Le « Sentier » chinois du XIe

Dans ce quartier parisien, le commerce de proximité s’est raréfié, au profit de grossistes asiatiques. Face aux plaintes, la Ville a réagi.

Olivier Doubre  • 7 février 2013 abonné·es

Quiconque se promène dans le quartier de la mairie du XIe arrondissement de Paris, jadis très « popu » mais aujourd’hui en voie de gentifrication, est tout de suite frappé par la monotonie du décor. Quasiment plus aucune boulangerie, de rares cafés et presque exclusivement des grossistes de prêt-à-porter. Tous chinois ou presque, employant livreurs et hommes de peine, la plupart pakistanais, armés de diables chargés de gros cartons de textiles. Seules quelques banques jouxtent leurs enseignes, aux noms anglophones souvent mal orthographiés.

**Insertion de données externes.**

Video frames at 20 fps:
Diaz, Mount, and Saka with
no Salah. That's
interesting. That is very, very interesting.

La légende veut qu’une première famille chinoise de grossistes, surnommés les « Ewing » comme celle de la série télévisée Dallas, se soit installée à la fin des années 1980 et ait fait fortune, bientôt suivie par d’autres compatriotes qui rachetèrent un à un, au cours de la décennie 1990, leurs pas-de-porte aux artisans et commerçants proches de la retraite. Sans que la mairie n’y prenne d’abord garde. Mais, en 2003, le maire chevènementiste du XIe, Georges Sarre, lance une campagne contre cette « mono-activité ». Si les élus évitent de stigmatiser directement l’immigration chinoise, certains riverains n’hésitent pas à dénoncer un nouveau « péril jaune », l’envahissement d’un quartier. Même si le phénomène des mono-activités touche également d’autres quartiers parisiens – sans que les Chinois ne soient en cause. La Ville de Paris décide alors d’intervenir par le biais de sa Société d’économie mixte pour l’aménagement de l’Est parisien (Semaest)… dont Georges Sarre prend la présidence en 2004.

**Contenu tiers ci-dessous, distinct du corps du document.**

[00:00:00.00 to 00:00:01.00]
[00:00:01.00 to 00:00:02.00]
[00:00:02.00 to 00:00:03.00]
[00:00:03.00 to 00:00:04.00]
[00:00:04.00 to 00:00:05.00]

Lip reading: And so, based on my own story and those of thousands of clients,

Dans certains quartiers, les importantes sommes en liquide transportées par les Chinois suscitent des interrogations. Est-ce de l’argent sale ? Il peut en effet parfois s’agir de blanchiment, mais cette manie des billets trouve surtout sa source dans des habitudes culturelles et clandestines. En Chine, l’usage du liquide est bien plus important qu’en France, et le recours à la carte bancaire ou au chéquier assez rare. C’est également un effet de la clandestinité, puisqu’il n’est bien sûr pas question pour le travailleur au noir de recevoir un virement sur un compte et une fiche de paie.

Le rachat de commerces, notamment de bars PMU, dont le montant est versé en une seule fois, est tout autant commenté. D’où vient l’argent ? Certains financent l’ouverture de leur commerce grâce au système dit de la « tontine », forme d’emprunt tournant entre plusieurs membres de la communauté. D’autres reçoivent les financements d’investisseurs chinois, qui attendent un retour avec intérêts. Une circulation d’argent souvent officieuse qui alimente l’imagination et les spéculations, fondées ou non, sur les réseaux de blanchiment d’argent.

La Semaest lance le programme Vital’Quartier, chargé de lutter contre l’accroissement des mono-activités dans les quartiers parisiens. Entré dans une deuxième phase en 2008, sous la direction de Philippe Ducloux, conseiller de Paris, ancien premier adjoint de Georges Sarre et toujours élu du XIe arrondissement, ce programme consiste à racheter ou à louer directement les locaux commerciaux pour ensuite s’assurer de leur affectation et veiller à la réimplantation de commerces de proximité. Avec un succès mitigé, en dépit de la fierté de son président pour « les 439 locaux dont la Semaest a pris le contrôle [soit plus de 50 000 mètres carrés], dont 154 dans le XIe [21 867 m2] ». Philippe Ducloux affirme avoir aujourd’hui « de très bons rapports avec les commerçants chinois du XIe » et dément la rumeur persistante qui voudrait que la mairie d’arrondissement joue un double jeu en se plaignant de la mono-activité des grossistes tout en leur louant les boutiques. Ce qui, de fait, apparaît faux.

Toutefois, l’impact de Vital’Quartier paraît in fine assez limité dans ce bout du XIe, à la différence sans doute du quartier voisin autour du square Maurice-Gardette, où sont réapparus les commerces de proximité. Il semble surtout que la mairie et la Semaest aient simplement réussi à interrompre l’extension des grossistes chinois et maintiennent aujourd’hui un statu quo. Dans une certaine discrétion, puisque ni les élus du XIe ni l’association des commerçants chinois n’ont souhaité répondre à nos questions.